My routine: I lay out the whole project cut list first, mark every piece with a soapstone marker on a scrap test piece to confirm dimensions, then order all the cuts in one shipment. Ordering cut-to-length instead of full sticks usually drops you out of freight pricing and into standard ground, which is the single biggest saving. Keep a sharp set of digital calipers on the bench to verify wall thickness when the metal arrives, because online listings occasionally round gauge — and the true thickness drives your MIG voltage and wire-speed settings. And keep a stack of fresh cutoff wheels ready — even cut-to-size pieces often need a clean trim before they fit a fixture.
One more habit: weigh the order against driving. If a local yard 30 minutes away stocks the alloy, the fuel almost always beats the freight. Online earns its keep on what the yard cannot do — odd alloys, exact lengths, and shipping to a rural shop with no supplier nearby.
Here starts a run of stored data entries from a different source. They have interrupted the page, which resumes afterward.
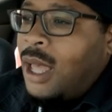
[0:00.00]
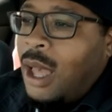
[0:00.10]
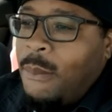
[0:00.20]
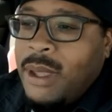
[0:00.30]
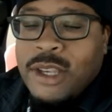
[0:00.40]

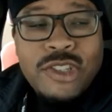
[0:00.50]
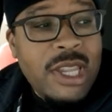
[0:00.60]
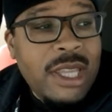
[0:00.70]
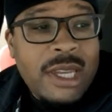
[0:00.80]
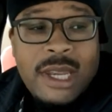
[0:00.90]
I've been
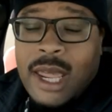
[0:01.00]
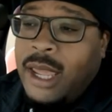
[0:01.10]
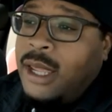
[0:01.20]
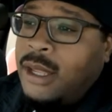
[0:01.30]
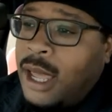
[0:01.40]
chinky
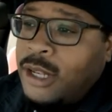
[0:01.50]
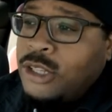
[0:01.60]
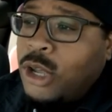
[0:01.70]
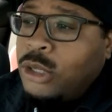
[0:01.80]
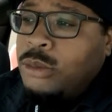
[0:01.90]
today. I
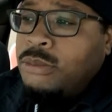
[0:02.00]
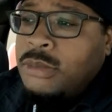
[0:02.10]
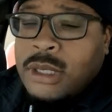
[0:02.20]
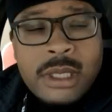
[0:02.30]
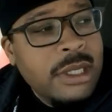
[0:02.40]
told them
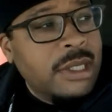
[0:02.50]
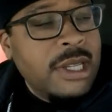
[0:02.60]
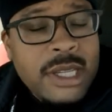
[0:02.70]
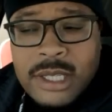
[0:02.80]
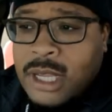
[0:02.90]

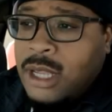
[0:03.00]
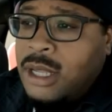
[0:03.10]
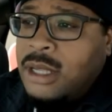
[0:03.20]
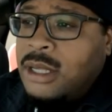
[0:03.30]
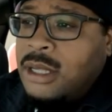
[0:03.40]
since
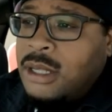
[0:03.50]
uh,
Frequently Asked Questions
What is the best online metal supplier for home welders?
Online Metals is the best all-rounder for cut-to-size specialty stock and deep stainless and aluminum inventory. Metals Depot wins for small lots of certified structural mild steel, Midwest Steel for cheap cut aluminum, and McMaster-Carr for speed when a project is stalled waiting on one piece.
Is it cheaper to buy steel online or locally?
Locally, almost always. Online metal suppliers charge mid-to-high per-pound rates plus shipping that can rival the metal cost on long stock. Online only wins on price when you factor in fuel for a long drive, or when you need an alloy or exact cut length a local yard does not stock.
Does Online Metals cut to size?
Yes. Online Metals cuts most stock to the inch for a per-cut charge, which is its main advantage. Ordering shorter cut lengths instead of full 20-foot sticks also drops many orders out of expensive freight pricing into standard ground shipping.
Why is McMaster-Carr so expensive for metal?
You pay for catalog depth, exact specs, CAD models, and shipping speed that is often next-day. Nobody buys bulk steel from McMaster-Carr, but it is the fastest way to get one specialty piece when a build is stalled, and the best place to confirm a spec before buying it cheaper elsewhere.
How do I avoid high shipping on online steel orders?
Order cut-to-length pieces instead of full sticks to escape freight pricing, consolidate everything into one shipment, and measure twice before committing to a cut. On long stock, dimensional-weight shipping can add forty dollars or more, so shorter cuts in one order save the most.
Can I buy certified alloy steel online?
Yes. Metals Depot and most online houses sell known grades like A36, 1018, and 1045 with the alloy specified, which is the key advantage over a scrap yard. For load-bearing projects where the alloy matters, certified online steel removes the mystery-metal risk entirely.